Assignment: Keep the wording of the records intact as you retype them, and omit every image.

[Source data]
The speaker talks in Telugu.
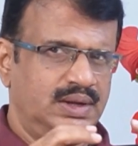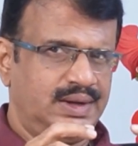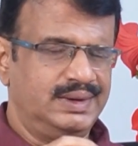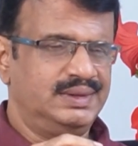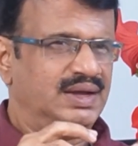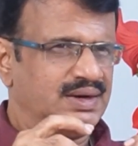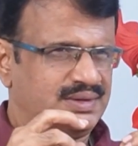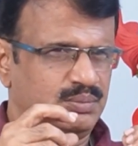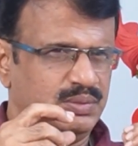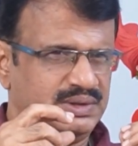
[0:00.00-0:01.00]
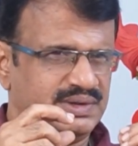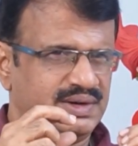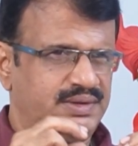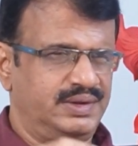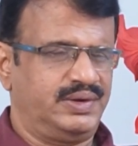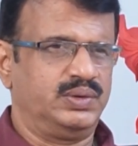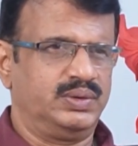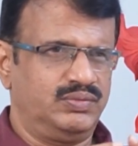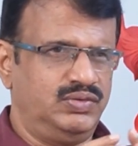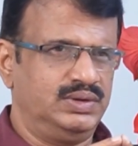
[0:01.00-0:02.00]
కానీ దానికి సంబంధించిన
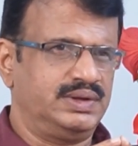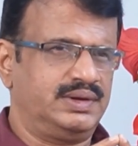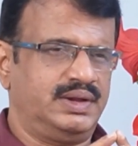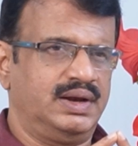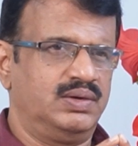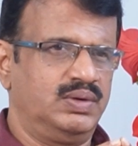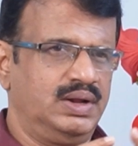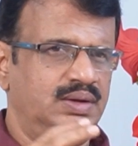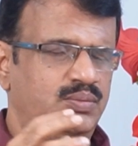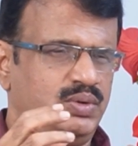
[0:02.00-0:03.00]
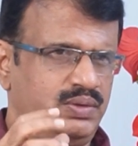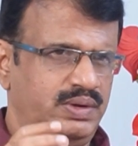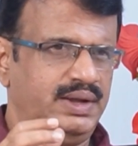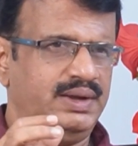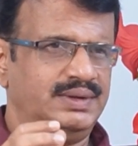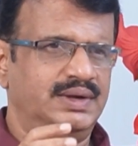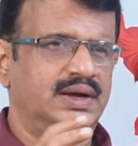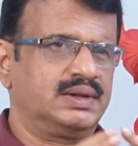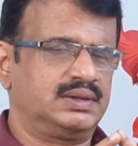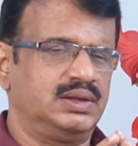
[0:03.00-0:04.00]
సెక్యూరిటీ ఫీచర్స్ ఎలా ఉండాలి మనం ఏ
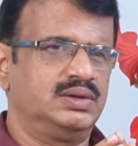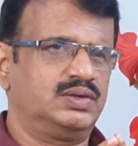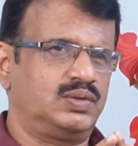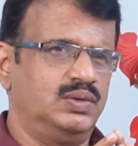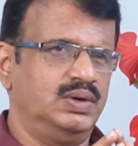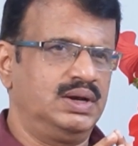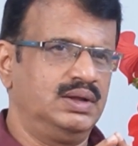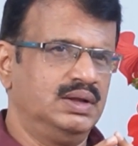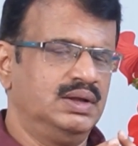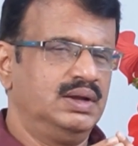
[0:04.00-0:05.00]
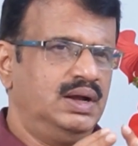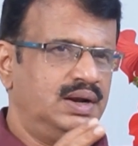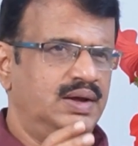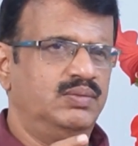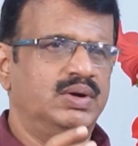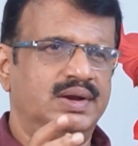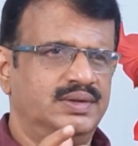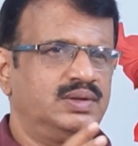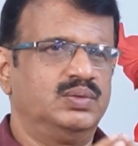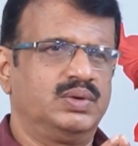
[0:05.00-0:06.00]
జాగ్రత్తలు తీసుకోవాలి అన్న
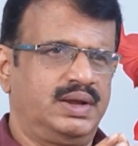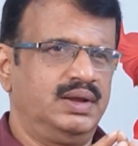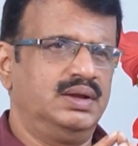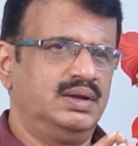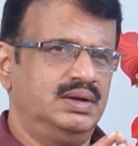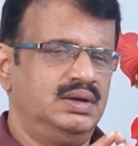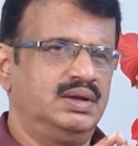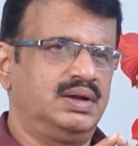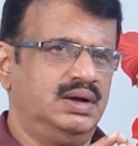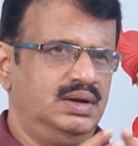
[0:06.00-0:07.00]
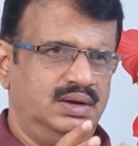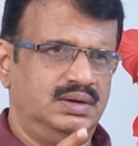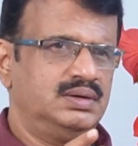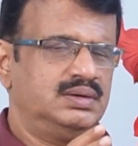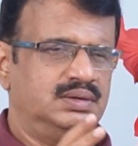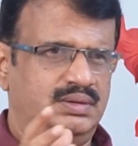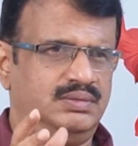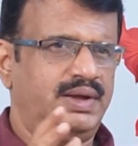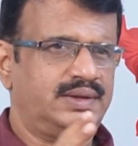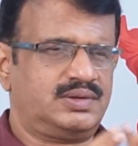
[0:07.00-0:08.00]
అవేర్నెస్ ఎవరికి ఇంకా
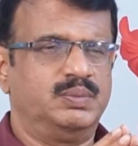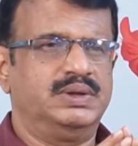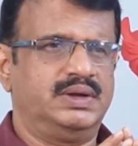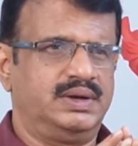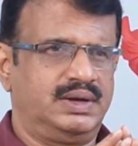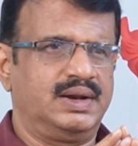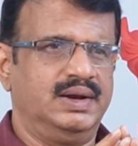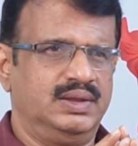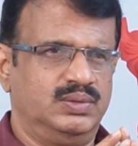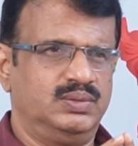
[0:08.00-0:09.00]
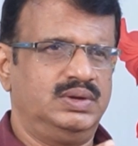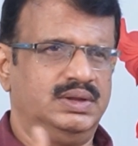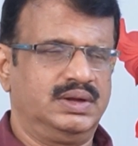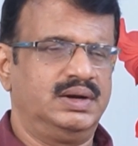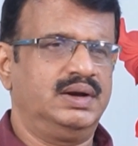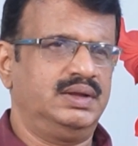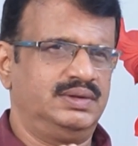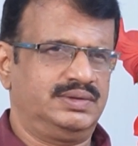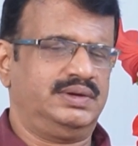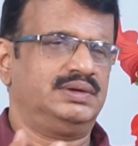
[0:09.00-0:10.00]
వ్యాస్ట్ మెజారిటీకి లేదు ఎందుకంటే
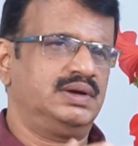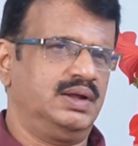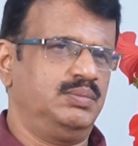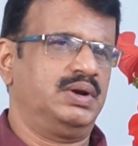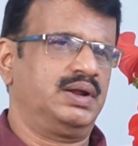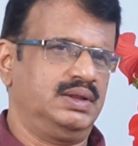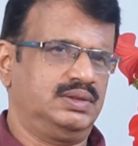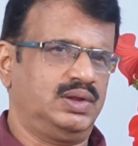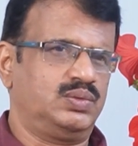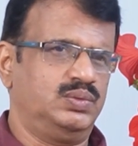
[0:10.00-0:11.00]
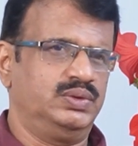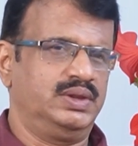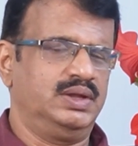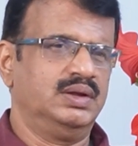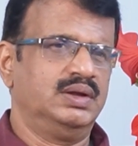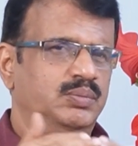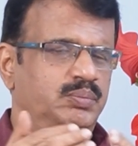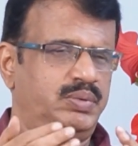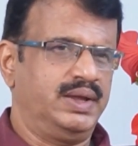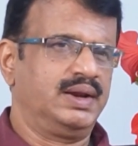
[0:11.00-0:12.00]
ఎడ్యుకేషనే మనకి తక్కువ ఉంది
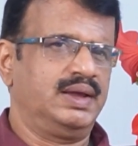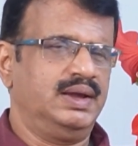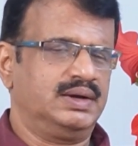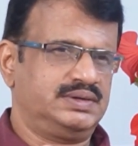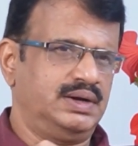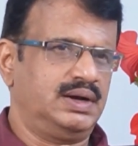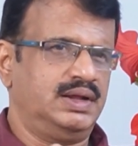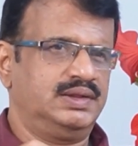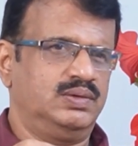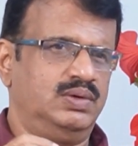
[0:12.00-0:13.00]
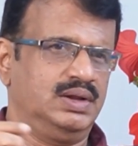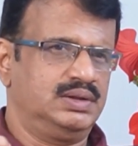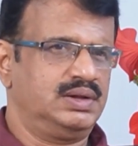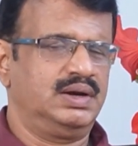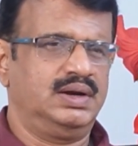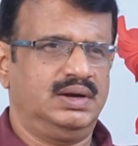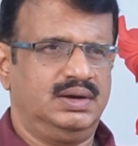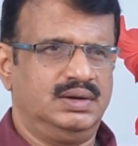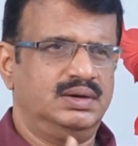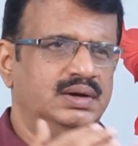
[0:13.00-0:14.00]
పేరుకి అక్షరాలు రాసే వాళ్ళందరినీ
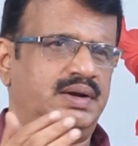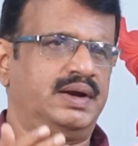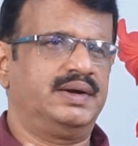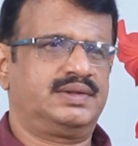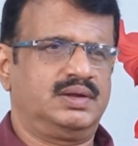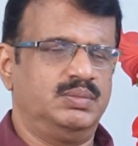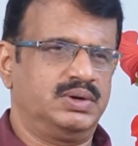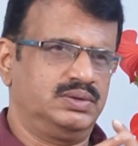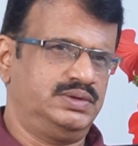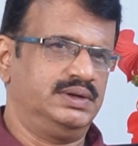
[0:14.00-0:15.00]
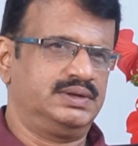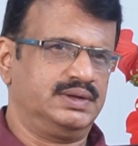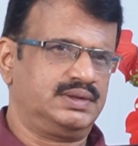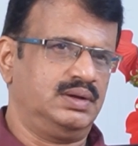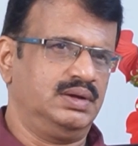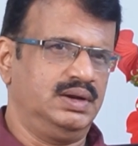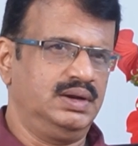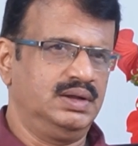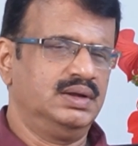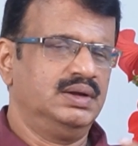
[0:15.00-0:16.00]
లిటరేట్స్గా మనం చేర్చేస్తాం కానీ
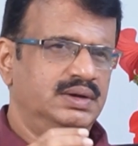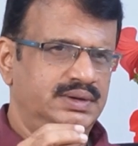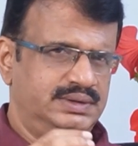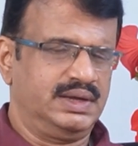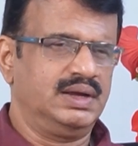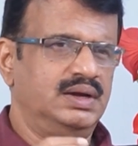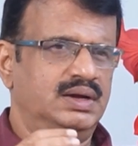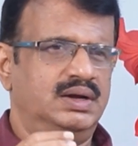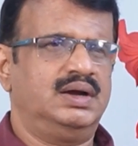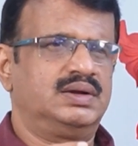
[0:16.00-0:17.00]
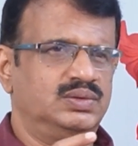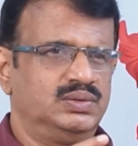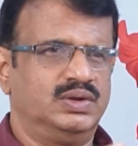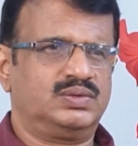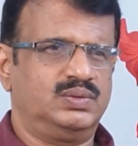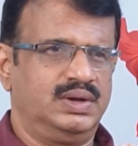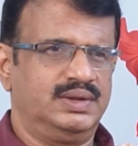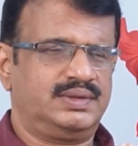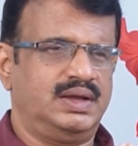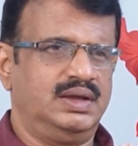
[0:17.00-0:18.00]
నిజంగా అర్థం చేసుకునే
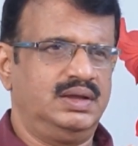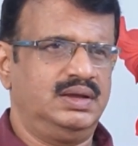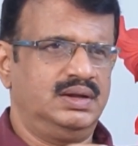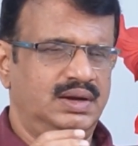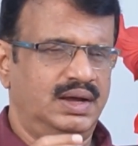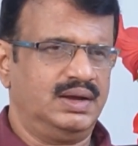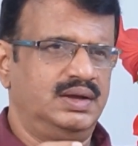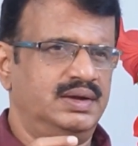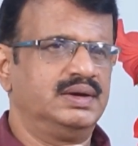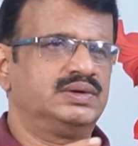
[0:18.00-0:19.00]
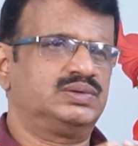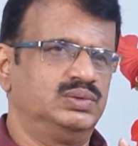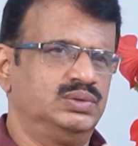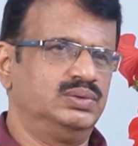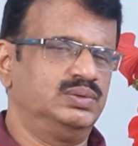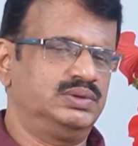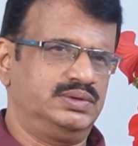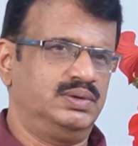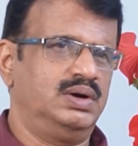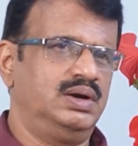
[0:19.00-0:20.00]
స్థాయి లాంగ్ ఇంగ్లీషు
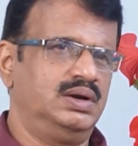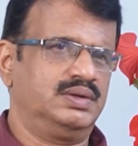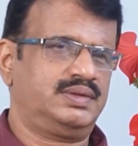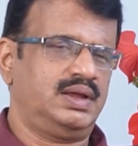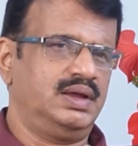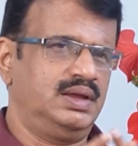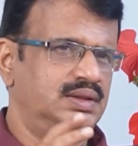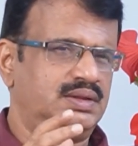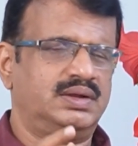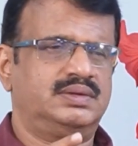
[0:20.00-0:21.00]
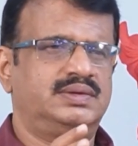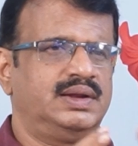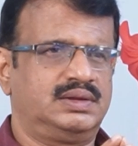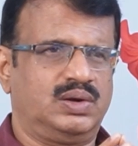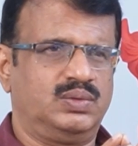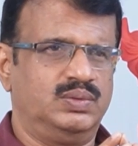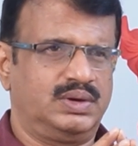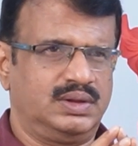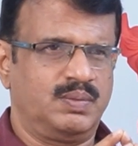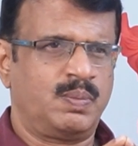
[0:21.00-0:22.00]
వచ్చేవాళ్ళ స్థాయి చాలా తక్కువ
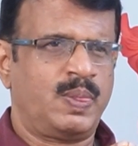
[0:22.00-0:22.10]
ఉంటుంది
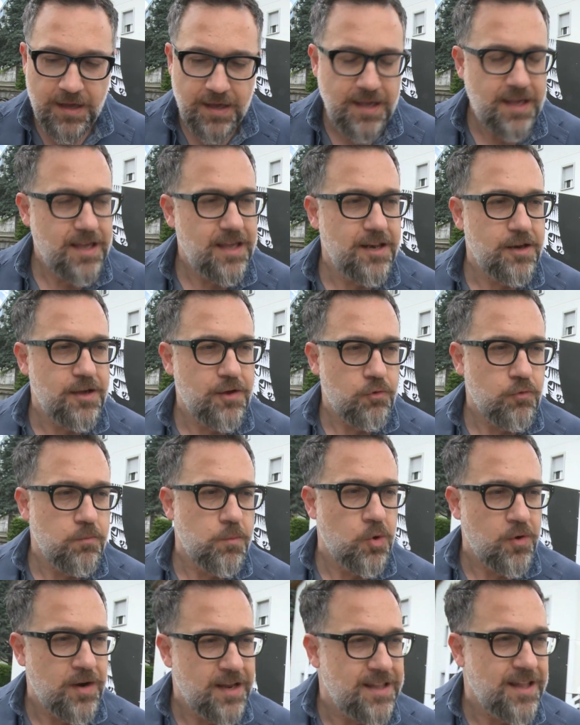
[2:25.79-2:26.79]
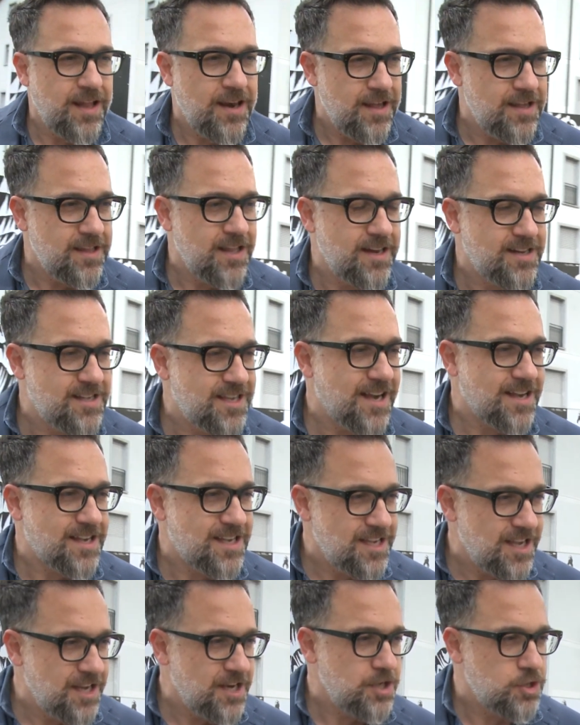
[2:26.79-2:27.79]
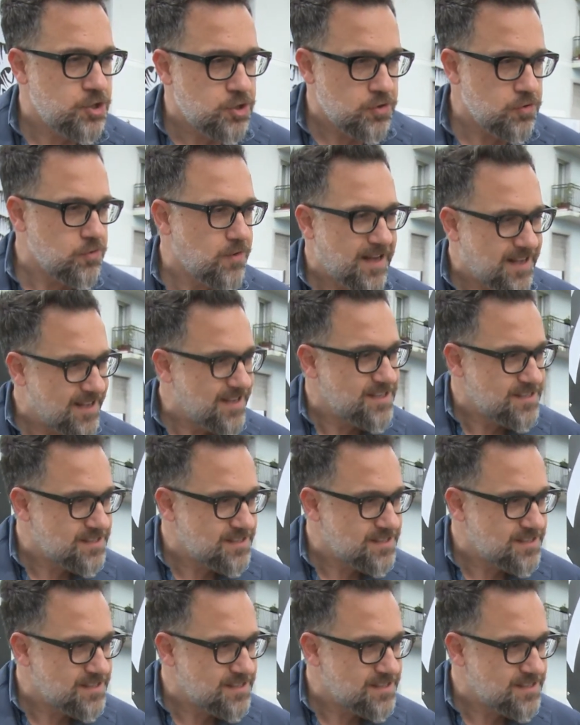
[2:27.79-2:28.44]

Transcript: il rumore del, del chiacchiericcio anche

Your response:
The speaker talks in Telugu.
[0:00.00-0:01.00]
[0:01.00-0:02.00]
కానీ దానికి సంబంధించిన
[0:02.00-0:03.00]
[0:03.00-0:04.00]
సెక్యూరిటీ ఫీచర్స్ ఎలా ఉండాలి మనం ఏ
[0:04.00-0:05.00]
[0:05.00-0:06.00]
జాగ్రత్తలు తీసుకోవాలి అన్న
[0:06.00-0:07.00]
[0:07.00-0:08.00]
అవేర్నెస్ ఎవరికి ఇంకా
[0:08.00-0:09.00]
[0:09.00-0:10.00]
వ్యాస్ట్ మెజారిటీకి లేదు ఎందుకంటే
[0:10.00-0:11.00]
[0:11.00-0:12.00]
ఎడ్యుకేషనే మనకి తక్కువ ఉంది
[0:12.00-0:13.00]
[0:13.00-0:14.00]
పేరుకి అక్షరాలు రాసే వాళ్ళందరినీ
[0:14.00-0:15.00]
[0:15.00-0:16.00]
లిటరేట్స్గా మనం చేర్చేస్తాం కానీ
[0:16.00-0:17.00]
[0:17.00-0:18.00]
నిజంగా అర్థం చేసుకునే
[0:18.00-0:19.00]
[0:19.00-0:20.00]
స్థాయి లాంగ్ ఇంగ్లీషు
[0:20.00-0:21.00]
[0:21.00-0:22.00]
వచ్చేవాళ్ళ స్థాయి చాలా తక్కువ
[0:22.00-0:22.10]
ఉంటుంది
[2:25.79-2:26.79]
[2:26.79-2:27.79]
[2:27.79-2:28.44]

Transcript: il rumore del, del chiacchiericcio anche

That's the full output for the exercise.